WORK ITEM >>
What you return should be every line below, word for word, and none of the images.

Excerpts from a dataset
^^^^

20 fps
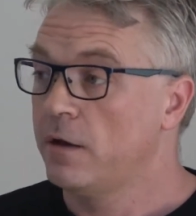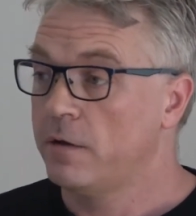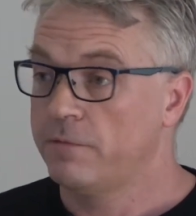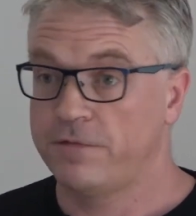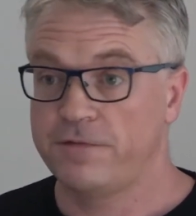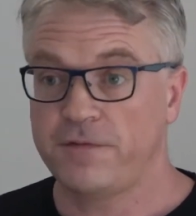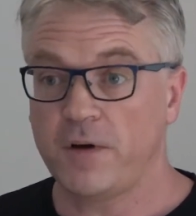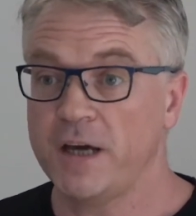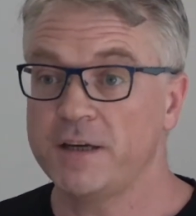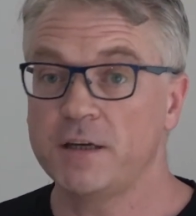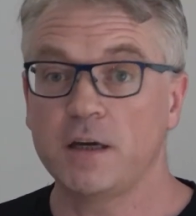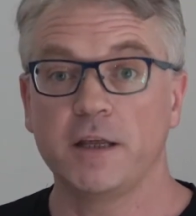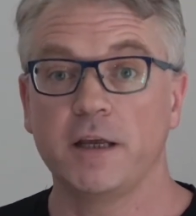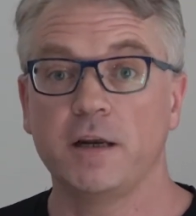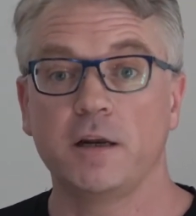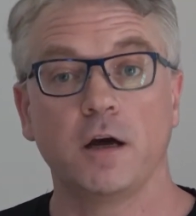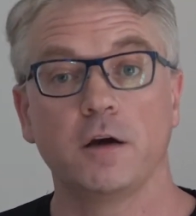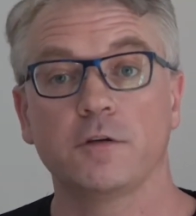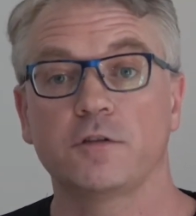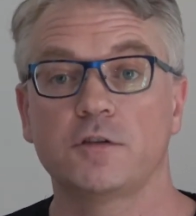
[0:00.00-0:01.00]

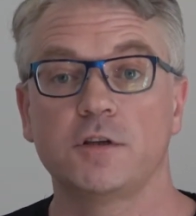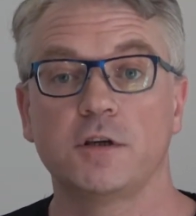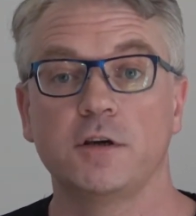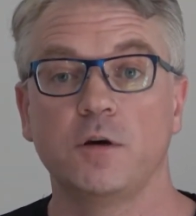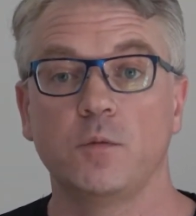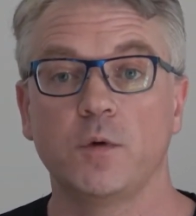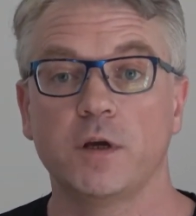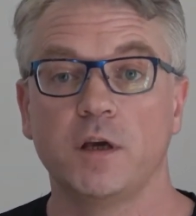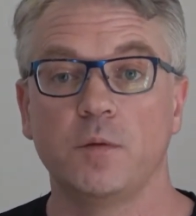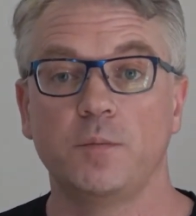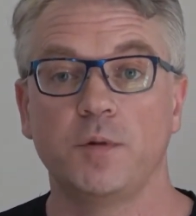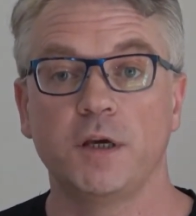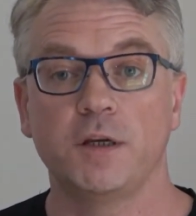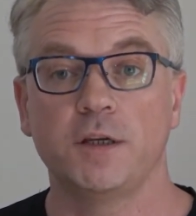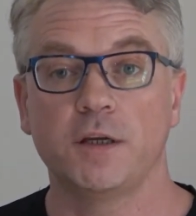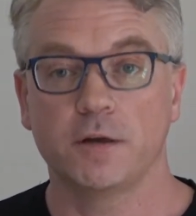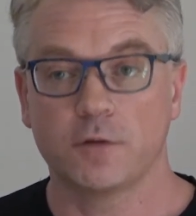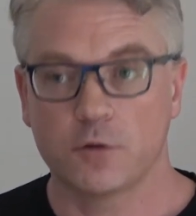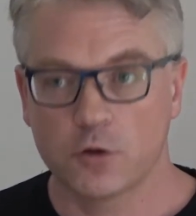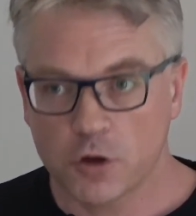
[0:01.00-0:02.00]
finally last year,
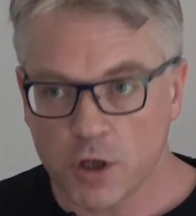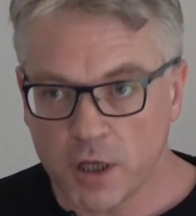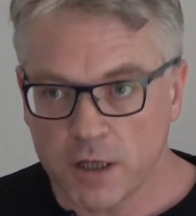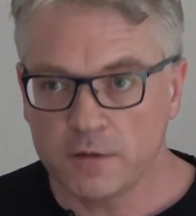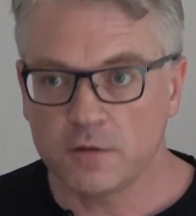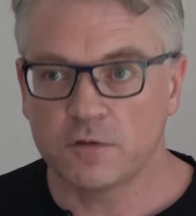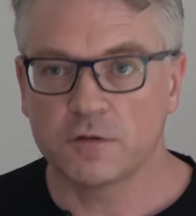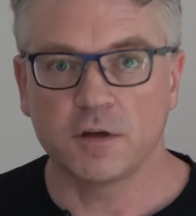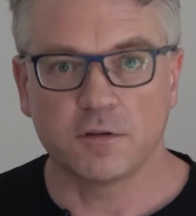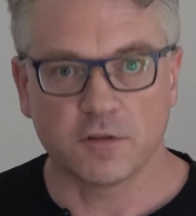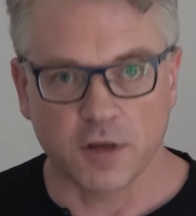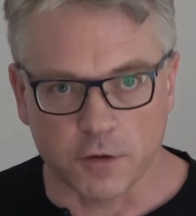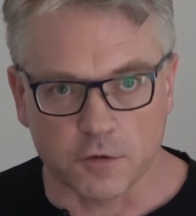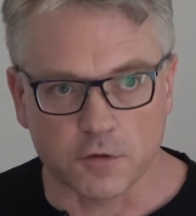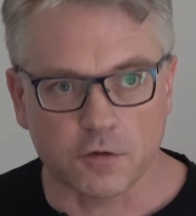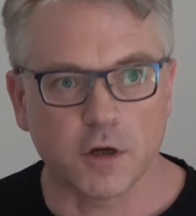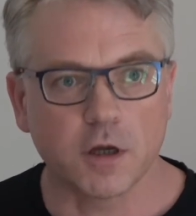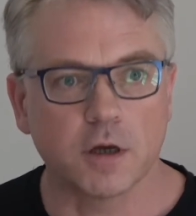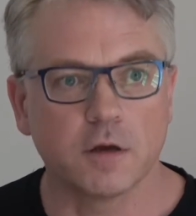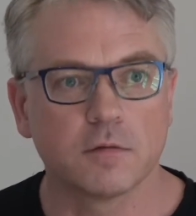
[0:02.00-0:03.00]
Wikipedia changed its
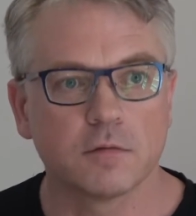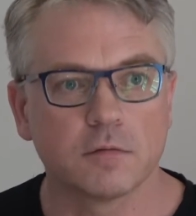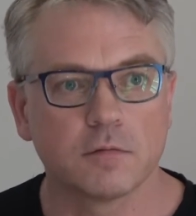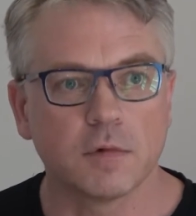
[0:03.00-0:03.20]
entry.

^^^^

EXPECTED ANSWER >>
20 fps
[0:00.00-0:01.00]

[0:01.00-0:02.00]
finally last year,
[0:02.00-0:03.00]
Wikipedia changed its
[0:03.00-0:03.20]
entry.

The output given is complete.